Logo Questions Linux Laravel Mysql Ubuntu Git Menu
 

unix: merge 2 files using 2nd columns

Tags:

merge

unix

awk

I'd like to merge two files according to the content of their 2nd columns.

File 1:

"4742"  "209220_at"     2.60700394801826
"104"   "209396_s_at"   2.60651442103297
"749"   "202409_at"     2.59424724783704
"4168"  "209875_s_at"   2.58773204877464
"3973"  "1431_at"       2.52832098784342
"1826"  "207201_s_at"   2.41685345240968

File2:

"653"   "1431_at"       2.14595534191867
"1109"  "207201_s_at"   2.13777517447307
"353"   "212531_at"     2.12706340284672
"381"   "206535_at"     2.11456707231618
"1846"  "204534_at"     2.10919474441178

To have in the end:

"3973"  "1431_at"       2.52832098784342 "653"   "1431_at"       2.14595534191867
"1826"  "207201_s_at"   2.41685345240968 "1109"  "207201_s_at"   2.13777517447307

I have tried comm, diff, some obscure awk one-liner without any success. Any help much appreciated. Ben

like image 553
Benoit B. Avatar asked Feb 11 '11 16:02

Benoit B.


People also ask

How do I merge two files in Unix?

NOTE : When using join command, both the input files should be sorted on the KEY on which we are going to join the files. So, the output contains the key followed by all the matching columns from the first file file1. txt, followed by all the columns of second file file2.

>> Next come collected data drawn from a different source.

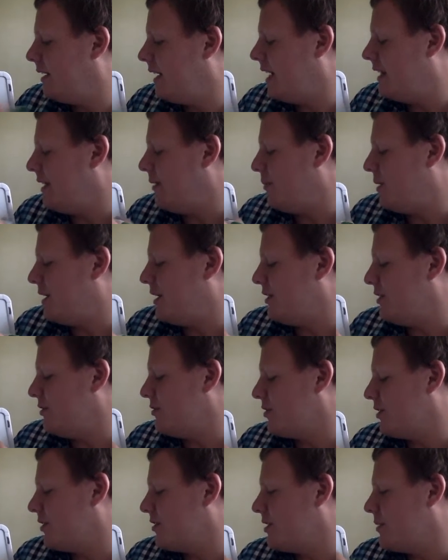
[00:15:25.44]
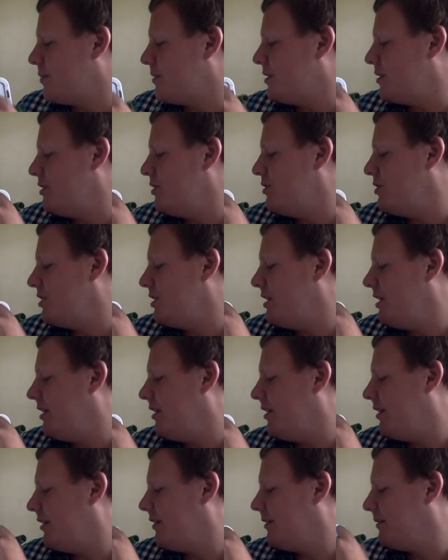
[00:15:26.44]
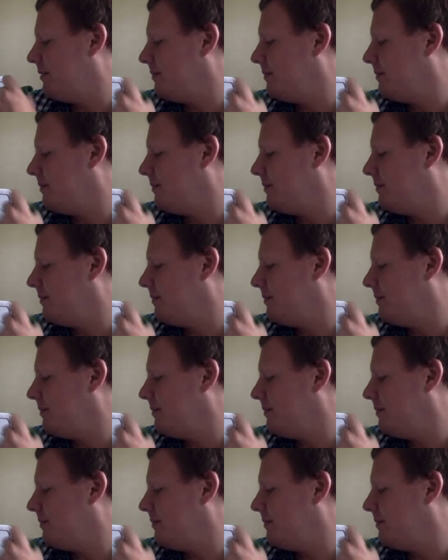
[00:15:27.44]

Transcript: And then we can use our substitution here.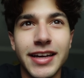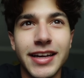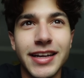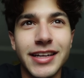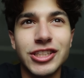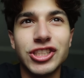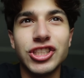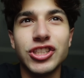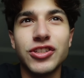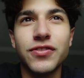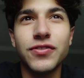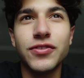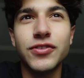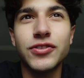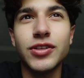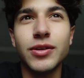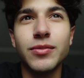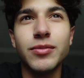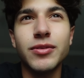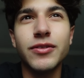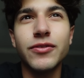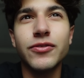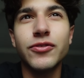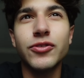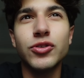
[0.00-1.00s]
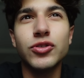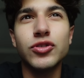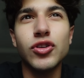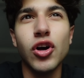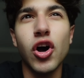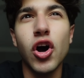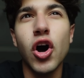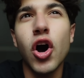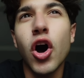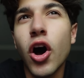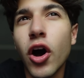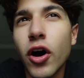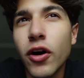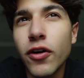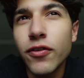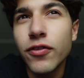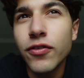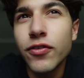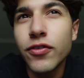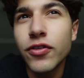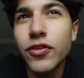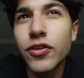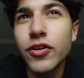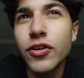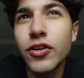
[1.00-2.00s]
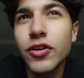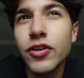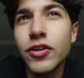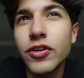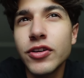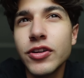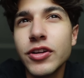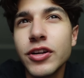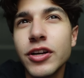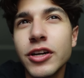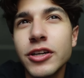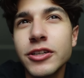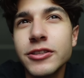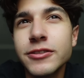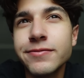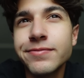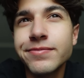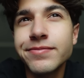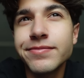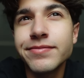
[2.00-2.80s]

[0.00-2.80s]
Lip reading: It just, something feels off, you know?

How do I concatenate two columns in Unix?

paste is the command that can be used for column-wise concatenation. The paste command can be used with the following syntax: $ paste file1 file2 file3 …

How do I combine multiple files into one in Linux?

Appending content to an existing file To append content after you merge multiple files in Linux to another file, use double redirection operator. (>>) along with cat command. Rather than overwriting the contents of the file, this command appends the content at the end of the file.

Which command is used to combine multiple files in Unix?

In Unix and Unix-like operating systems (such as Linux), you can use the tar command (short for "tape archiving") to combine multiple files into a single archive file for easy storage and/or distribution.


2 Answers

You can do that with a combination of the sort and join commands. The straightforward approach is

join -j2 <(sort -k2 file1) <(sort -k2 file2)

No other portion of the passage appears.